Badan Pusat Statistik (BPS) mencatat angka kemiskinan pada Maret 2016 menurun dari periode yang sama pada 2015. Maret lalu, jumlah penduduk miskin 10,86 persen, setara 28,01 juta orang, lebih rendah dari Maret 2015 mencapai 11,2 persen, sekitar 28,59 juta penduduk.
Kepala BPS Suryamin mengatakan angka inflasi yang rendah merupakan pangkal dari penurunan penduduk miskin. Sejak September 2015 hingga Maret 2016, angka inflasi hanya 1,71 persen. Sedangkan kemiskinan pada September 2015 masih mencapai 11,1 persen.
“Pengendalian inflasi ini terkait erat dengan menurunnya angka kemiskinan,” kata Suryamin di kantornya, Jakarta, Senin, 18 Juli 2016. (Baca: Inflasi Rendah Berperan Turunkan Penduduk Miskin 80 Ribu Orang).
Dia memberikan contoh paling signifikan di mana penurunan harga ayam turun empat persen sejak September 2015 hingga Maret 2016. Sedangkan angka pengangguran terbuka pada Maret 2016 menurun 0,68 persen dari Agustus 2015.
Selain itu, rata-rata upah buruh tani pada Maret naik 1,75 persen dari September 2015. Adapun upah buruh bangunan pada periode yang sama naik 1,23 persen. (Baca juga: Laju Ketimpangan Orang Kaya-Miskin Indonesia Tercepat di Asia).
Rupanya, harga beras masih menjadi penyumbang kemiskinan terbesar di desa (21,5 persen) maupun kota (29,5 persen). Sementara untuk komoditas bukan makanan, biaya perumahan merupakan komponen penyumbang kemiskinan terbesar.
“Komoditas lain yang menjadi penyumbang adalah rokok sebesar sembilan persen bagi kemiskinan di kota serta 7,9 persen kemiskinan desa,” kata Suryamin. (Lihat pula: Ketimpangan Turun, Ekonomi Masih Dikuasai 20 Persen Penduduk).
Walau secara total turun, persentase penduduk miskin perdesaan meningkat sepajang periode tersebut. Pada September 2015, jumlah orang miskin sebesar 14,09 persen kemudian naik menjadi 14,11 persen pada Maret lalu. Adapun penduduk miskin perkotaan menyusut dari 8,22 menjadi 7,79 persen.
Sedangkan berdasarkan wilayah, Maluku dan Papua merupakan area dengan persentase penduduk miskin terbesar di Indonesia, yakni mencapai 22 persen. “Tapi kalau bicara jumlah, penduduk miskin di Pulau Jawa masih yang paling banyak 14,9 juta,” katanya.
Ekonom Indef Enny Sri Hartati mempertanyakan angka batas garis kemiskinan milik BPS yang dianggap kurang realistis untuk menetapkan jumlah penduduk miskin.
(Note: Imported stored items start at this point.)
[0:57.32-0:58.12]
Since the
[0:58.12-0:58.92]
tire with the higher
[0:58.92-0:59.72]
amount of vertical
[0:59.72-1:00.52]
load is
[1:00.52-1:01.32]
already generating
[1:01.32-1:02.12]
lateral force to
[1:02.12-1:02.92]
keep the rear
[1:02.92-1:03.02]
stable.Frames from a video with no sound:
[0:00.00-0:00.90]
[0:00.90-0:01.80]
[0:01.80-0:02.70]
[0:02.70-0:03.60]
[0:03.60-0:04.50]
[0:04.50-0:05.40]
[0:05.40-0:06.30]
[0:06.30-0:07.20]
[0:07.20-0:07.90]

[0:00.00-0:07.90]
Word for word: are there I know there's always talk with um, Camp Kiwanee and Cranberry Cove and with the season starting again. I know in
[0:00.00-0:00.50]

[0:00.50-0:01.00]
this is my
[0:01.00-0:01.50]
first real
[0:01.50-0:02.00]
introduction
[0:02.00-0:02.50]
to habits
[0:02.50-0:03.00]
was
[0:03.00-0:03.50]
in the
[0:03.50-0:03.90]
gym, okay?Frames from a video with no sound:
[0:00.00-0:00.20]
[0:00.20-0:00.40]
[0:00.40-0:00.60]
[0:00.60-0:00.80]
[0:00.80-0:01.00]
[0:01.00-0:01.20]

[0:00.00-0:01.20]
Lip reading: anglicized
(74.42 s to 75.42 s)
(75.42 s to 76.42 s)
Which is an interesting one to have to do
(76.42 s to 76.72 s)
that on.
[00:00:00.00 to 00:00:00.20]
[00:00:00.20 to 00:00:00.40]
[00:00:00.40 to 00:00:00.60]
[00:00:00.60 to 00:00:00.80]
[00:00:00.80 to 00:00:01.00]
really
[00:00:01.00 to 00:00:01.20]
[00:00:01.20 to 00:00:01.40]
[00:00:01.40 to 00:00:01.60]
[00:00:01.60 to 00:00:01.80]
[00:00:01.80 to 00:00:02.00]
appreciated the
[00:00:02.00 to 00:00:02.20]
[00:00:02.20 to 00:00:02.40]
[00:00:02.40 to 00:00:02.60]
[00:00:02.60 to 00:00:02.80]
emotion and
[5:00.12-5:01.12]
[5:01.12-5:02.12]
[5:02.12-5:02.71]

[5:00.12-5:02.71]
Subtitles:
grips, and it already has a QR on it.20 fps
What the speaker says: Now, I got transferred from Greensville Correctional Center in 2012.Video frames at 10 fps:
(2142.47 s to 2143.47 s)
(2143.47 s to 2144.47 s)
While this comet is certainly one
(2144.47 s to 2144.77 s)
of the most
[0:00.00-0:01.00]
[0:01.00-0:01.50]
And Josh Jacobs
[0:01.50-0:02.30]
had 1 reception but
BPS menetapkan garis kemiskinan pada Maret 2016 sebesar Rp 354.386 per kapita, naik 7,14 persen pada Maret 2015.
Saya pikir sudah saatnya kita gunakan basis pengeluaran saja. Ini angkanya tidak konsisten,” ujar Enny.
Garis kemiskinan merupakan batas untuk mengelompokkan penduduk menjadi miskin dan tidak miskin. BPS menetapkan penduduk miskin sebagai orang yang memiliki rata-rata pegeluaran per kapita per bulan di bawah garis kemiskinan.
Dalam periode September 2015 – Maret 2016, garis kemiskinan naik 2,78 persen dari Rp 344.809 per kapita per bulan menjadi Rp 354.386. Sebagai indikatornya ada dua komponen, yaitu garis kemiskinan makanan dan bukan makanan.
Selain soal batas kemiskinan, Enny mengkritisi angka pengangguran terbuka yang menjadi alasan turunnya jumlah kemiskinan pada Maret 2016. Apalagi pengangguran terbuka dimotori oleh berkurangnya angka angkatan kerja. (Baca: Pengangguran Terbanyak Lulusan Sekolah Kejuruan dan Diploma).
Hal-hal seperti ini dinilai membuat kebenaran data BPS menjadi bias. “Baru angka pengangguran terbuka, belum yang terselubung,” katanya.